This is a short paper about the endangered animal you are researching for science class. You do it on your own, not with a partner. In this paper, you must get across the important facts about your animal's appearance, habitat, life cycle, role in the ecosystem, behavior, and reason for endangerment.

Write it as if you were writing an exciting nature documentary. In good nature writing or in a documentary, the writer must do two things well:

  • Make it interesting.
  • Get the facts right.

From your research, you know the facts about your animal's appearance, habitat, life cycle, place in the ecosystem, behavior, and reason for endangerment. However, it makes a deadly dull paper to list these facts in order, shoving in a few topic sentences and a few concluding sentences. Here's how you can make your writing interesting. Click on the links to go to an explanation for each thing on the list.

Strong verbs

Some verbs are more descriptive than others. They create vivid images in the mind of the reader. You can say that an animal eats grass, but it is more descriptive if it munches on grass, or grazes in the pasture, or nibbles on stalks of grass. Look for verbs that say exactly the kind of thing you want.
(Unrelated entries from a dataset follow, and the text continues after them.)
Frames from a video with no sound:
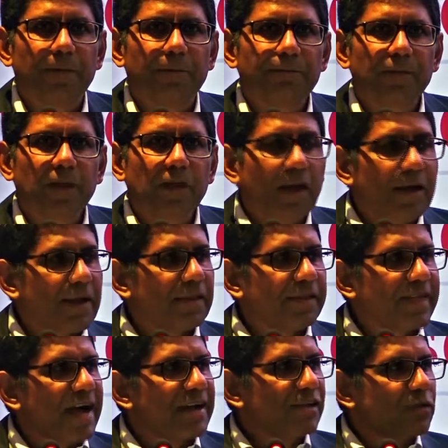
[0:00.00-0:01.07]
Right? I
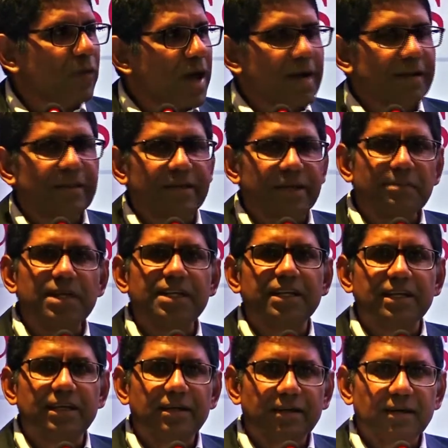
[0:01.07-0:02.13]
think that is where the
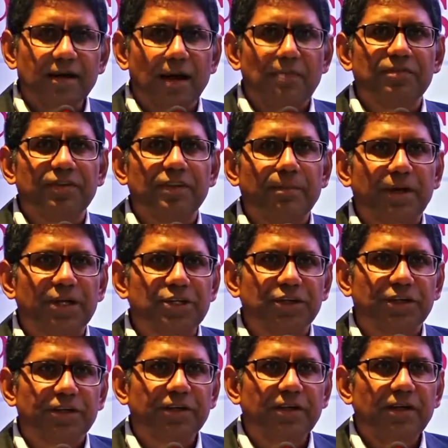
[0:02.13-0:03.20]
DBT comes in the
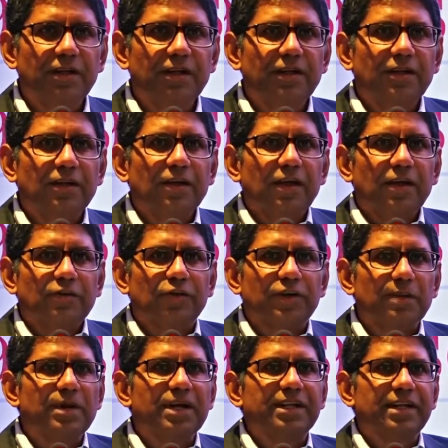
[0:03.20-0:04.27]
picture. So
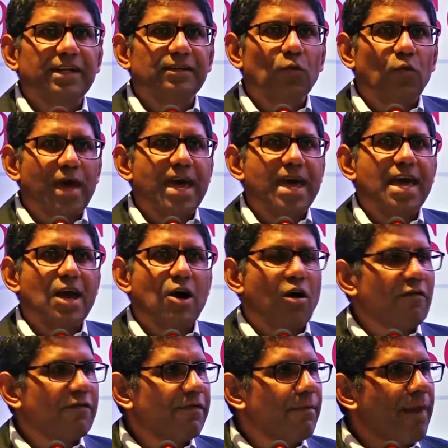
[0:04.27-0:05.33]
DBT is a way
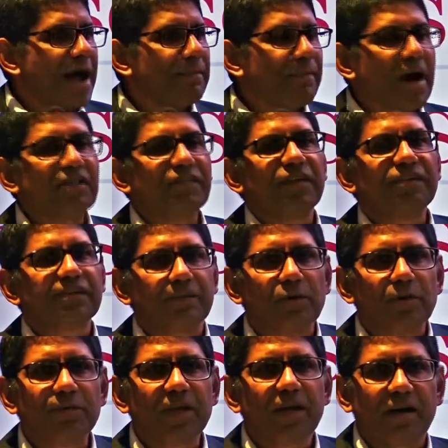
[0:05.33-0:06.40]
of bypassing some
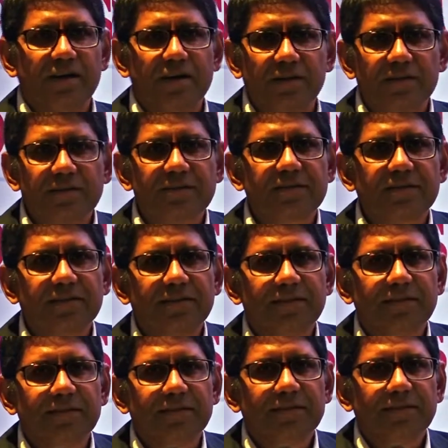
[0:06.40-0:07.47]
of the hurdles,
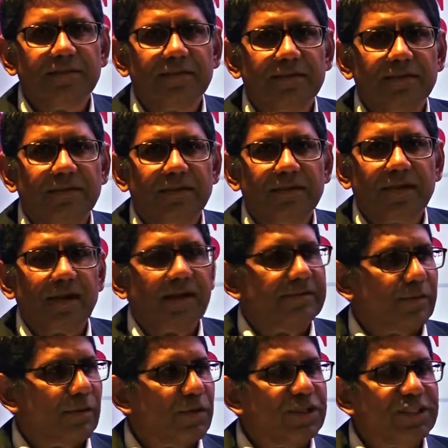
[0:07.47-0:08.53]

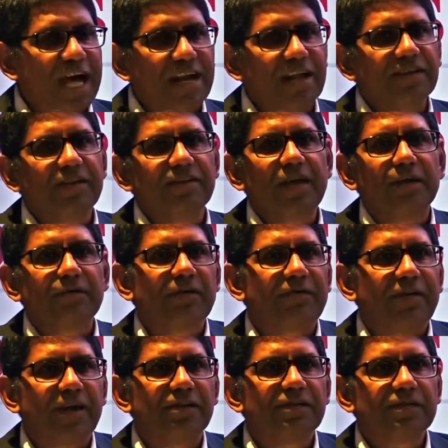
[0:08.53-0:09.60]
some of the challenges that we
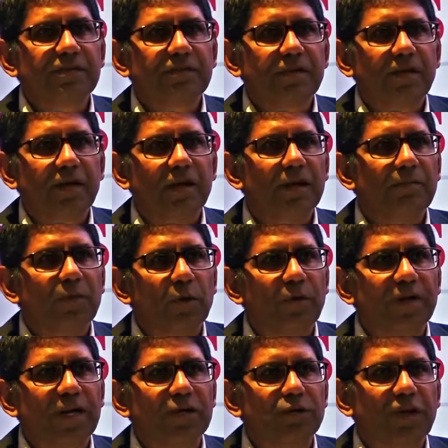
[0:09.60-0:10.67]
face in
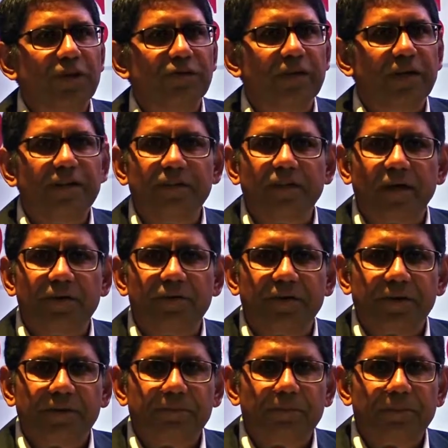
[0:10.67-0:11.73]
improving education in the
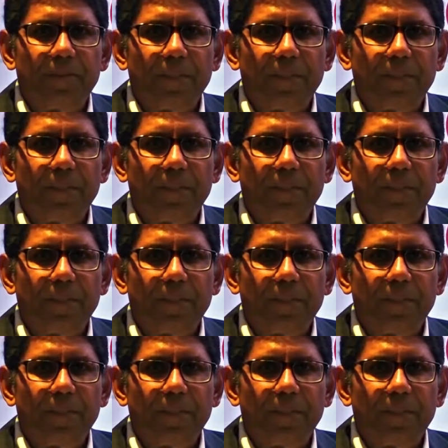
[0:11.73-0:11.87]
country.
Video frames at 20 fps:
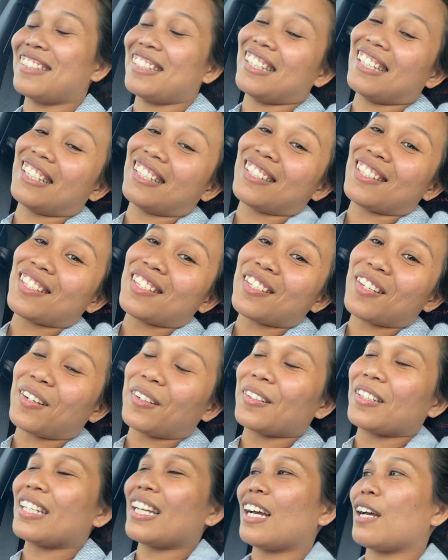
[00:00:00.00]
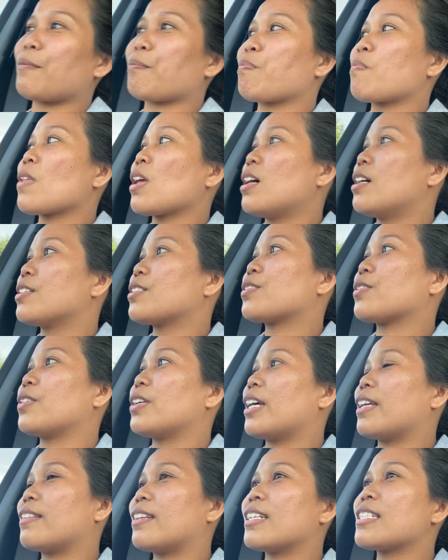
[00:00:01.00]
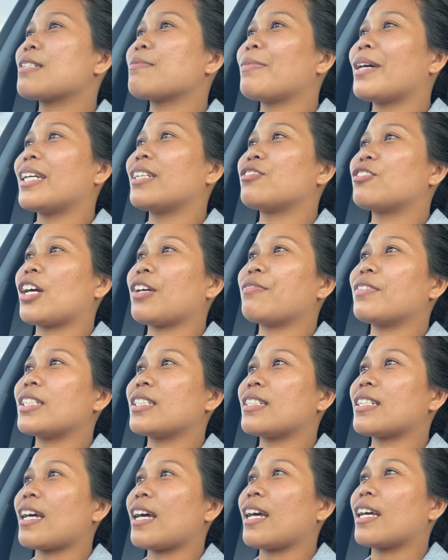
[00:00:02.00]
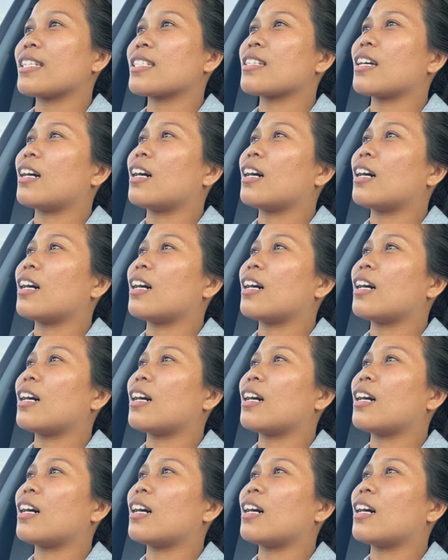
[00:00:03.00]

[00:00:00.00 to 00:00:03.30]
yeah. So yeah, that's my driving test.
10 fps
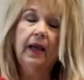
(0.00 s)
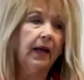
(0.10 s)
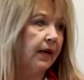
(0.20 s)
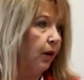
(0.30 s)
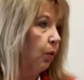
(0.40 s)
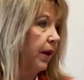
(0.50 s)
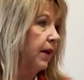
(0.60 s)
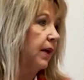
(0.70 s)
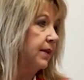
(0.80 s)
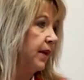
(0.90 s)
And I want to
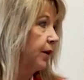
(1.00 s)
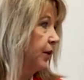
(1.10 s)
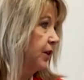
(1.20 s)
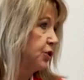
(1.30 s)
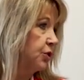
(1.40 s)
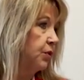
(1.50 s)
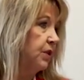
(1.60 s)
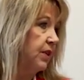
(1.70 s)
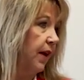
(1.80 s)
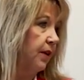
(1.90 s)
cut down on the student
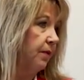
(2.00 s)
debt.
  • For instance, instead of "yell," say shriek, scream, bellow, hoot, howl, wail, chirp, or yowl.
  • Instead of "jump," say leap, hop, bound, scamper, bounce, or pounce.
  • Instead of "eat," say gobble, nibble, taste, devour, gnaw, gulp, taste, or browse.
  • Instead of "see," say notice, spy, witness, observe, recognize, glimpse, peep, peek, survey, or reconnoiter.

If you want ideas for verbs, use a thesaurus. You can also consult an online thesaurus, such as Thesaurus.com.However, if you use a thesaurus, do yourself a favor and look up unfamiliar words before you use them. Although a word may seem to be a synonym, sometimes it doesn't fit in your sentence.

Active voice

The active voice of a verb gets the reader involved. Many students (many adults, too!) use the passive voice too much.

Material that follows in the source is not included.